Department consultants continue to advocate strongly for ALL languages, with an emphasis on maintaining Ohio’s critically important language programs in Japanese, German and French while also encouraging schools and districts to consider offering students the option of learning at least one less commonly taught language including Arabic, Chinese, Italian, Korean, Portuguese and Russian. A call for long, articulated sequences of communicative language learning beginning in the earliest grades and continuing through graduation (and beyond!) continues to figure into every conversation we have with district and building teachers, administrators, curriculum directors, school board members, parents and other stakeholders.
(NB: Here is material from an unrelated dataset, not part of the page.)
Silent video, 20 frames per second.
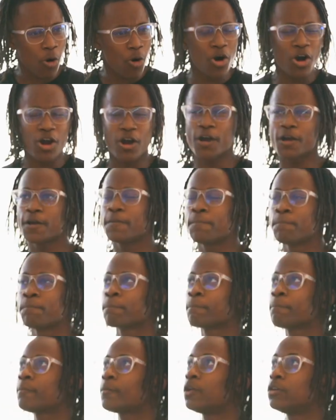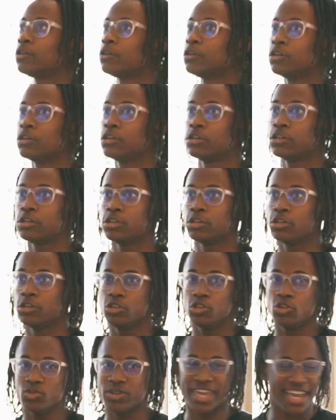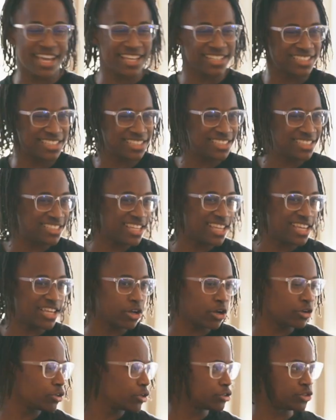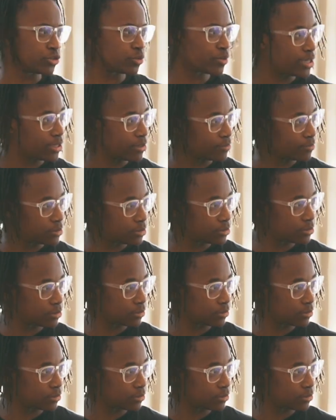Or you can't succeed on your dreams.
Currently, ODE consultants are collaborating with various departments at The Ohio State University to plan a language summit during December 2021 to provide district decision makers with the information they need to determine the feasibility of offering programs in Brazilian Portuguese in K-12 schools.

Recent Accomplishments

During the past year, ODE consultants:

  • Attended OFLA meetings and submitted status reports to the OFLA Executive Board;
  • Submitted Around the State articles to The Cardinal;
  • Advertised travel, study, professional development, staffing, and funding opportunities over OFLA’s Google Group and in the department’s World Language Updates, Tools for Teachers and EdConnection e-newsletters;
  • Supported Ohio’s visiting international educators and their host institutions with J-1 visa issuance, licensure assistance, professional development, and site visits; 
  • Represented Ohio at the national NCSSFL Annual Business Meeting and at the ACTFL Convention, presenting workshops and sessions at both;
  • Oversaw the continuing implementation and expansion of Ohio’s Seal of Biliteracy program;
  • Developed tools and resources while providing focused professional development opportunities for educators and district decision-makers around a wide range of topics, often in coordination with OFLA; and
  • Hosted groups of visiting international educators and administrators from all over the world during their visits to the Ohio Department of Education.
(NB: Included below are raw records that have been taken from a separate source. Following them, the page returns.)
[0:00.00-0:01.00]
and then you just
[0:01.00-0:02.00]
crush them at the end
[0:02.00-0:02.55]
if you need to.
ODE Consultants’ OFLA-Related Goals for the Future

  1. Share relevant information about state and national education policy as it relates to world language learning in a timely manner to promote the continuing innovation and improvement of Ohio’s K-12 language programs.
  2. Collaborate with the OFLA on initiatives such supporting educators during the COVID-19 health crisis, expanding the Ohio Seal of Biliteracy Program, updating the Model Curriculum, training new visiting teacher cohorts and other activities that support high-quality language teaching on the part of Ohio’s world language educators and higher levels of language proficiency on the part of our state’s K-12 world language learners.
  3. Advocate for long, articulated sequences of communicative language learning in a wide variety of languages through proven program models beginning in the earliest grades and continuing through graduation and beyond.
  4. Work with the OFLA to support teachers’ efforts to quantify their students’ overall language proficiency growth for the Ohio Teacher Evaluation System (OTES).
  5. Work with Ohio’s postsecondary world language teacher preparation programs and language departments to ensure a steady supply of well-prepared teachers and a more seamless articulation of language learning from the earliest grades through university.